◆ Your assignment
Leave the pictures out and return every line below exactly.

BEGIN

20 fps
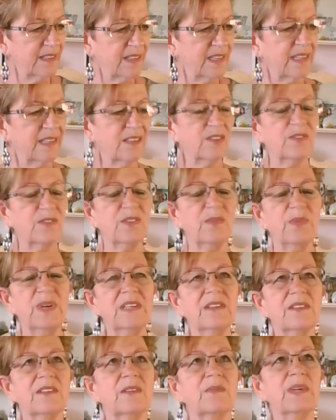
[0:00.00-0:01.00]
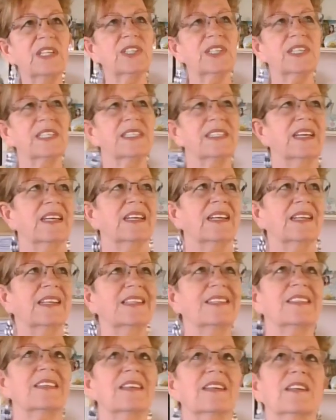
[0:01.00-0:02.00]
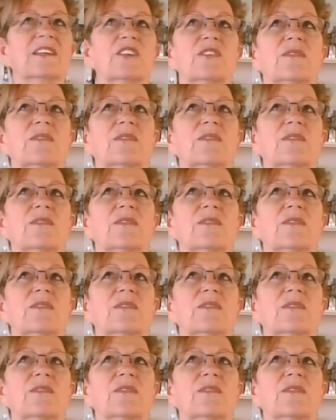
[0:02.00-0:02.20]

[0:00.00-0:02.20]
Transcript: And the way she's saying it, it's like,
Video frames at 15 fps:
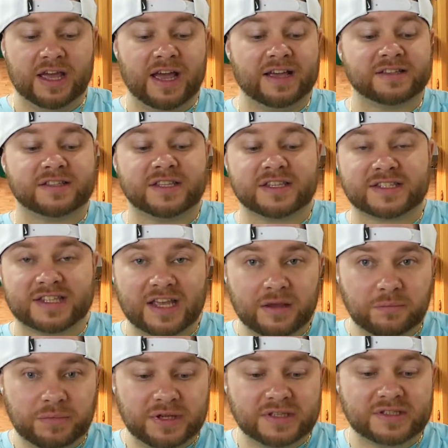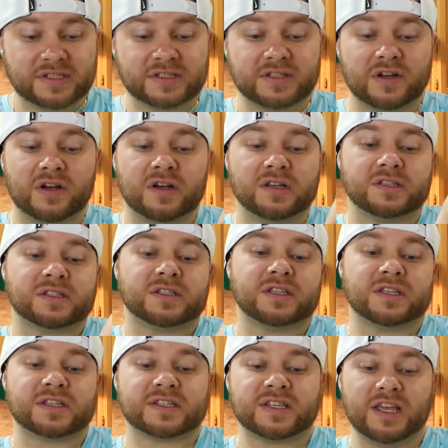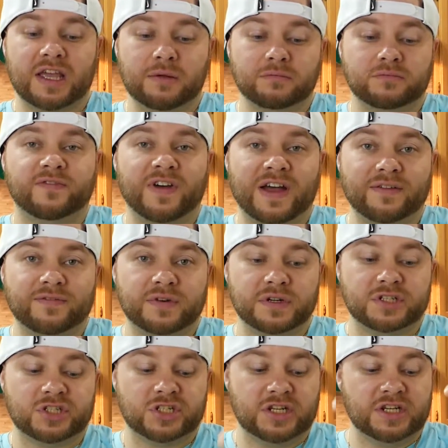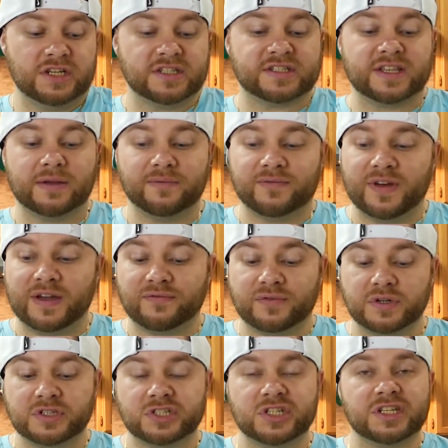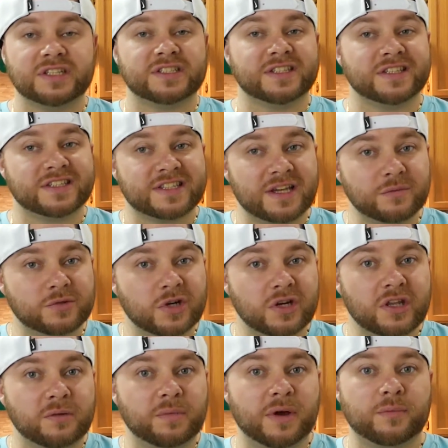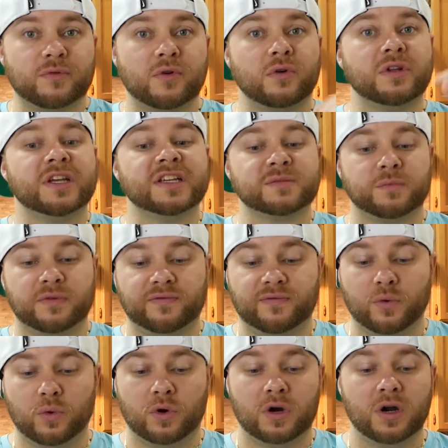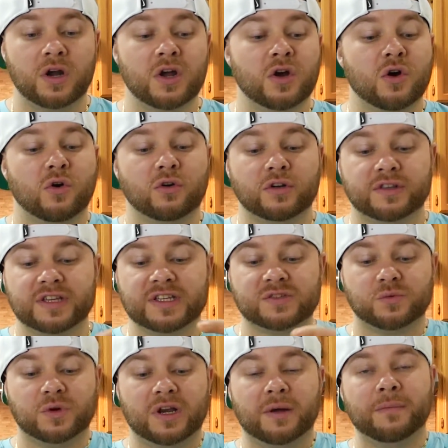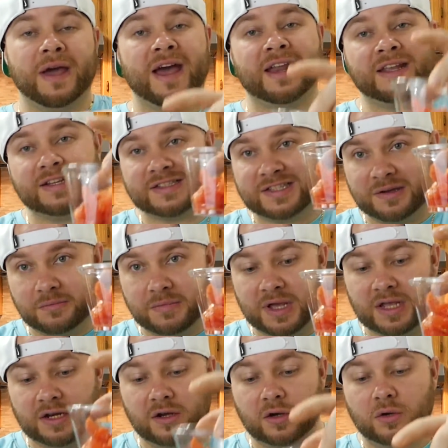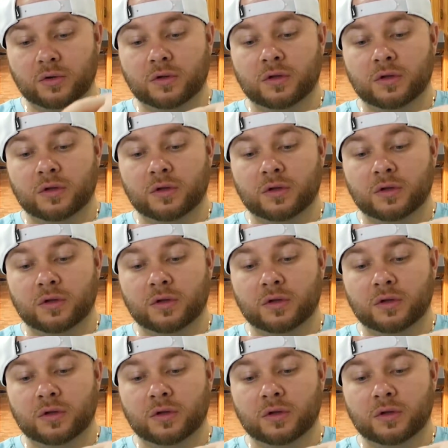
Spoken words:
has the same pizza sauce, the same fat-free cheese, and the same turkey pepperoni as before. Only this one I'm adding tomato,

END

◆ Answer section
20 fps
[0:00.00-0:01.00]
[0:01.00-0:02.00]
[0:02.00-0:02.20]

[0:00.00-0:02.20]
Transcript: And the way she's saying it, it's like,
Video frames at 15 fps:
Spoken words:
has the same pizza sauce, the same fat-free cheese, and the same turkey pepperoni as before. Only this one I'm adding tomato,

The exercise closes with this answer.